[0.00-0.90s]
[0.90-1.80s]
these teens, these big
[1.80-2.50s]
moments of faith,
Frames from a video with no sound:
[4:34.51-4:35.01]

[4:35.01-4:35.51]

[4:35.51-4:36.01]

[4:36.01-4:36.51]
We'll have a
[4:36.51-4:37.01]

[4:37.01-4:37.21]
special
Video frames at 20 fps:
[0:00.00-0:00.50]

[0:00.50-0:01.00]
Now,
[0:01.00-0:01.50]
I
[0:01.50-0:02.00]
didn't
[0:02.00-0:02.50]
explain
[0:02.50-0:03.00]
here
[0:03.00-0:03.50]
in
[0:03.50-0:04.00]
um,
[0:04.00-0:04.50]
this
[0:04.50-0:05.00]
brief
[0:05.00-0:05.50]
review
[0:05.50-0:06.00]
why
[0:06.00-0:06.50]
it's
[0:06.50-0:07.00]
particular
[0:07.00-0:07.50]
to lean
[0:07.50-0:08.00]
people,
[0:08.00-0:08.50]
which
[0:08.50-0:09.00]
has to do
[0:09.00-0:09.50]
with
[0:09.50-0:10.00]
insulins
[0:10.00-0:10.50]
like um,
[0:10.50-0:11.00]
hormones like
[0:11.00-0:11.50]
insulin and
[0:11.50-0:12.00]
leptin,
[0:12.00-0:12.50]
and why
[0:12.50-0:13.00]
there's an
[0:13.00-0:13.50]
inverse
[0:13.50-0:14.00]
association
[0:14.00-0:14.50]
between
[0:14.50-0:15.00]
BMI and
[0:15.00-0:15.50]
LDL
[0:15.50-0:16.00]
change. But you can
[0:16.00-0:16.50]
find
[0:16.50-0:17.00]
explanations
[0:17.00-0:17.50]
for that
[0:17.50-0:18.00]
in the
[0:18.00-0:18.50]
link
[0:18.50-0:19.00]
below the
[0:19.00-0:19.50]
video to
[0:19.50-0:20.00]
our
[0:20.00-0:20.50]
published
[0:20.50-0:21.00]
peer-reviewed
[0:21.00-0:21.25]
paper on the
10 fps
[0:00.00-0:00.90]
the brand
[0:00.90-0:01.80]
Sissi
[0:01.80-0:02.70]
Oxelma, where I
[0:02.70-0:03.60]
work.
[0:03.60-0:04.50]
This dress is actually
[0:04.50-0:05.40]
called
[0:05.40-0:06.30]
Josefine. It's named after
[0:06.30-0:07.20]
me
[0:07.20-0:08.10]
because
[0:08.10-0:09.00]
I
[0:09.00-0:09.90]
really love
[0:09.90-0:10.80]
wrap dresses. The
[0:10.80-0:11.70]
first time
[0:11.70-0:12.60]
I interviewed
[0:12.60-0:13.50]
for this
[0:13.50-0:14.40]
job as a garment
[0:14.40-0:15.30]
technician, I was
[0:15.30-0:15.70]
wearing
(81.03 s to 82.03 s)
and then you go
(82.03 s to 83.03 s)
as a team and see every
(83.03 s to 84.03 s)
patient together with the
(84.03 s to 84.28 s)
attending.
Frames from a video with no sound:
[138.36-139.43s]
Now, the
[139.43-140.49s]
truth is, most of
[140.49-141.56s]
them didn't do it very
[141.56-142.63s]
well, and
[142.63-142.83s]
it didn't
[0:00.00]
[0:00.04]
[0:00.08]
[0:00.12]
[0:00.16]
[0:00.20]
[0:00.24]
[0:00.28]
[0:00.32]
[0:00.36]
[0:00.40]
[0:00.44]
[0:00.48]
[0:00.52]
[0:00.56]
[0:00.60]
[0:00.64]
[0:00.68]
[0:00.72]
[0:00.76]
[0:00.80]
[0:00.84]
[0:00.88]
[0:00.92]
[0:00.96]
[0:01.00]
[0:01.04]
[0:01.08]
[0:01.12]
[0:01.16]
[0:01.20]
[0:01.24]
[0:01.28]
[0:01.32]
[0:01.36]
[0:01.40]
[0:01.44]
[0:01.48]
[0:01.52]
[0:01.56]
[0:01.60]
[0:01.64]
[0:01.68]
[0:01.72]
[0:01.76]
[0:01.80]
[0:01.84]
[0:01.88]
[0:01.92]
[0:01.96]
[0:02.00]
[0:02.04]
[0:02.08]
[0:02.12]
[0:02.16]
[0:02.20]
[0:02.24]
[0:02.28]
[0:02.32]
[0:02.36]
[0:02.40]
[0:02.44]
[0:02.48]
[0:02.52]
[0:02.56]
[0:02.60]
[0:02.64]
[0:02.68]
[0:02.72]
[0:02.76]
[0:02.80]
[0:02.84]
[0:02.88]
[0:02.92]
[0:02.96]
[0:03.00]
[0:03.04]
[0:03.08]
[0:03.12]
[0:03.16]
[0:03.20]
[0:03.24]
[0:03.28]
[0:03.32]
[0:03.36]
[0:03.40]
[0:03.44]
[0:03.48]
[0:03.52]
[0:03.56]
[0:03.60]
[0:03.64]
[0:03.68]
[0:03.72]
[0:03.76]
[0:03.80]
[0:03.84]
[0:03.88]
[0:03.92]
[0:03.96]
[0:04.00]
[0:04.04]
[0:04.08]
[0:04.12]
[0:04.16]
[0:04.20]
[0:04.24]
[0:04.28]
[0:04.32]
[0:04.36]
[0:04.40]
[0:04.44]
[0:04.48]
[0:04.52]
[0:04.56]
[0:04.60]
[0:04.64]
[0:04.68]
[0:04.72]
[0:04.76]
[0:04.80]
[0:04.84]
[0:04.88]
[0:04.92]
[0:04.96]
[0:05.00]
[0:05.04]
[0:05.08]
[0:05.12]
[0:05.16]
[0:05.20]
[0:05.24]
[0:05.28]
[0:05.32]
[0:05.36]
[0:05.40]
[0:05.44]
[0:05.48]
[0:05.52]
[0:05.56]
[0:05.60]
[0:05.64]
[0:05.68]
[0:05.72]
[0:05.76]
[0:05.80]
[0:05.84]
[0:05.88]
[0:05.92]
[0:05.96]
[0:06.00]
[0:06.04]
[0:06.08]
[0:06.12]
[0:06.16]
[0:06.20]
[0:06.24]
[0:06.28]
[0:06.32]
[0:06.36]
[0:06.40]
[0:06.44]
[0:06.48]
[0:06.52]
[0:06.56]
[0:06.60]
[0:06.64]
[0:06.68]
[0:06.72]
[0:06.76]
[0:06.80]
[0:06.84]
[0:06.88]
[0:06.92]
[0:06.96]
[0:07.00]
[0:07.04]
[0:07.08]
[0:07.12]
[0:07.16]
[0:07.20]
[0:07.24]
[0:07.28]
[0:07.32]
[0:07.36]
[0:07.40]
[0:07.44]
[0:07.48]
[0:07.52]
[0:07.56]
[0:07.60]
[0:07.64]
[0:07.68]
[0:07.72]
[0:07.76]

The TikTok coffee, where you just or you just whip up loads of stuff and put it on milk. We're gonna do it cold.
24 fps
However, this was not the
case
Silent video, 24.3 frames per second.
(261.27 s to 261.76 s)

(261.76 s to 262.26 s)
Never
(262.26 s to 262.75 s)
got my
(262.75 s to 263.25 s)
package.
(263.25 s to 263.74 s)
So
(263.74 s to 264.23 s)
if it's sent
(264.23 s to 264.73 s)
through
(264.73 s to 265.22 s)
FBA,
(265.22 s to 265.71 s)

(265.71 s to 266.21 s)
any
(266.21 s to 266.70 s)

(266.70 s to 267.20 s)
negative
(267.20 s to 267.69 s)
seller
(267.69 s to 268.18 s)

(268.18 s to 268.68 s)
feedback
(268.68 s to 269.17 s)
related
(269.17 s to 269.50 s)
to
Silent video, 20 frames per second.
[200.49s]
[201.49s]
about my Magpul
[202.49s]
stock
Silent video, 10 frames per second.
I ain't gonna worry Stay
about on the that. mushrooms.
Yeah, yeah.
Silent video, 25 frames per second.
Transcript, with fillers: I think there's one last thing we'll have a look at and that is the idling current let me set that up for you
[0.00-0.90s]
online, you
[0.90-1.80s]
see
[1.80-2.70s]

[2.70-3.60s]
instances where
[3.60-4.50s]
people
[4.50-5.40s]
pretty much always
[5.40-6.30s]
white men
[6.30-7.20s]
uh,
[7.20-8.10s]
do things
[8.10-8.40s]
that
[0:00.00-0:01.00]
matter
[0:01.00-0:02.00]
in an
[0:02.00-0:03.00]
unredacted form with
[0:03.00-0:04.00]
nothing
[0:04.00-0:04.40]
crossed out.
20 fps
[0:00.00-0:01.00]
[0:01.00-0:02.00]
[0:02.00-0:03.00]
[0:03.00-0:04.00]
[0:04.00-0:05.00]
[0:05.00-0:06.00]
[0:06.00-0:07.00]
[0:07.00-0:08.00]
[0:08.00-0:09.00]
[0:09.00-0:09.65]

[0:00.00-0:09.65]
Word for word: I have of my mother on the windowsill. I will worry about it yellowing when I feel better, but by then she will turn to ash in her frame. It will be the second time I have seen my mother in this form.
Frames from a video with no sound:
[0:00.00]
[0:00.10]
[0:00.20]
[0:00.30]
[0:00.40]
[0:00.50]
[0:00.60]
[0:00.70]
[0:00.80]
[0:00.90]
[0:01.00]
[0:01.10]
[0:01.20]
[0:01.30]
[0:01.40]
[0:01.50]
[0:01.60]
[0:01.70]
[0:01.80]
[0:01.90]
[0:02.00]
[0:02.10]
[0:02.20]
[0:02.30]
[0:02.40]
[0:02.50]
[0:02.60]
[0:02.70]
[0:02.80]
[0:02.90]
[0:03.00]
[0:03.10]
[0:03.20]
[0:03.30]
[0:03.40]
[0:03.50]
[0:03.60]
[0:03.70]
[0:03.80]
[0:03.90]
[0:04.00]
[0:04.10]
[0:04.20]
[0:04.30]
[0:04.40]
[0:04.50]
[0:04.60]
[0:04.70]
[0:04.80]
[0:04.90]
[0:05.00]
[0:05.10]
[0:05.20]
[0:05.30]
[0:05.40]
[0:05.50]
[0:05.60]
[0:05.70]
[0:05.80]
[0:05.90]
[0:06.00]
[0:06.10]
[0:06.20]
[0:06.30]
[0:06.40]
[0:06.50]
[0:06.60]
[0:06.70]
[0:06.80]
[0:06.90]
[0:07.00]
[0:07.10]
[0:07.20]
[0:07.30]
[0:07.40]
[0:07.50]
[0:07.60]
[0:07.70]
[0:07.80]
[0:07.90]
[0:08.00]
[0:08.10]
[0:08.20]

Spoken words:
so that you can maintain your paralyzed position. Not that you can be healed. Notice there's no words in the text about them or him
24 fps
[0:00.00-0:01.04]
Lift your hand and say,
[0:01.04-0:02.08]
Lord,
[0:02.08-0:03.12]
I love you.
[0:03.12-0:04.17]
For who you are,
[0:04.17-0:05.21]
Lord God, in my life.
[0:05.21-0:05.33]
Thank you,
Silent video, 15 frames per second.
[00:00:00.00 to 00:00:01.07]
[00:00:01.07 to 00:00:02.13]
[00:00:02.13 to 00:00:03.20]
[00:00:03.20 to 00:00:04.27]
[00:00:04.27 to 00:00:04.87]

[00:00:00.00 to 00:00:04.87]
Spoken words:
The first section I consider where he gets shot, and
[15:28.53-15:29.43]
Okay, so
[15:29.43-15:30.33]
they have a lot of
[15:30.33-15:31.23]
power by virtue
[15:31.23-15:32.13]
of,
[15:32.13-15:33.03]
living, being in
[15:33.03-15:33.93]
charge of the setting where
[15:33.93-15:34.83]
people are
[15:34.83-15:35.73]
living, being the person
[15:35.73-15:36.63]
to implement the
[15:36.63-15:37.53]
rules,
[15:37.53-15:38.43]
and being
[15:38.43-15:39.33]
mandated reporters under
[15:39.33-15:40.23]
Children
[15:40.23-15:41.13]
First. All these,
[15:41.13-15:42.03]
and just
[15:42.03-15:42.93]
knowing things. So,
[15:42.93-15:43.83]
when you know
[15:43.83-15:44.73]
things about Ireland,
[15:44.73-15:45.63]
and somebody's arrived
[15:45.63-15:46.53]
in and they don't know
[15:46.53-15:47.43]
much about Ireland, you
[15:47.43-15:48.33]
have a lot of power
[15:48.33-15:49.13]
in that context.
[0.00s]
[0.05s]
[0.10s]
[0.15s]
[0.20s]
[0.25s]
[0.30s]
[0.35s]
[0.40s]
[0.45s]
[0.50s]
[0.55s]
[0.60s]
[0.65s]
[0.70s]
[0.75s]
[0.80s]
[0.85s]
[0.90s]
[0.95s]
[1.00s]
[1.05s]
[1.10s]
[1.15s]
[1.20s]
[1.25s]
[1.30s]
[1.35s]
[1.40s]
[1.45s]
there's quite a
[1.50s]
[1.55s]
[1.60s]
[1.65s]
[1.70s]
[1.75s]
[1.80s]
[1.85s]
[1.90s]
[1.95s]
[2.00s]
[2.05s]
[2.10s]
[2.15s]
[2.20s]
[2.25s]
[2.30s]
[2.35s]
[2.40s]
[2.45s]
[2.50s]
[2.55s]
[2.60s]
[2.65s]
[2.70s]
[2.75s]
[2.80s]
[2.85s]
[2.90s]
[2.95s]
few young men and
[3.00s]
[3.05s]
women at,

- - -

What the task asks: Only the lines from the start of the material through the line containing "[0:00.00-0:00.50]" belong in the answer, each copied exactly.

Result of the task:
[0.00-0.90s]
[0.90-1.80s]
these teens, these big
[1.80-2.50s]
moments of faith,
Frames from a video with no sound:
[4:34.51-4:35.01]

[4:35.01-4:35.51]

[4:35.51-4:36.01]

[4:36.01-4:36.51]
We'll have a
[4:36.51-4:37.01]

[4:37.01-4:37.21]
special
Video frames at 20 fps:
[0:00.00-0:00.50]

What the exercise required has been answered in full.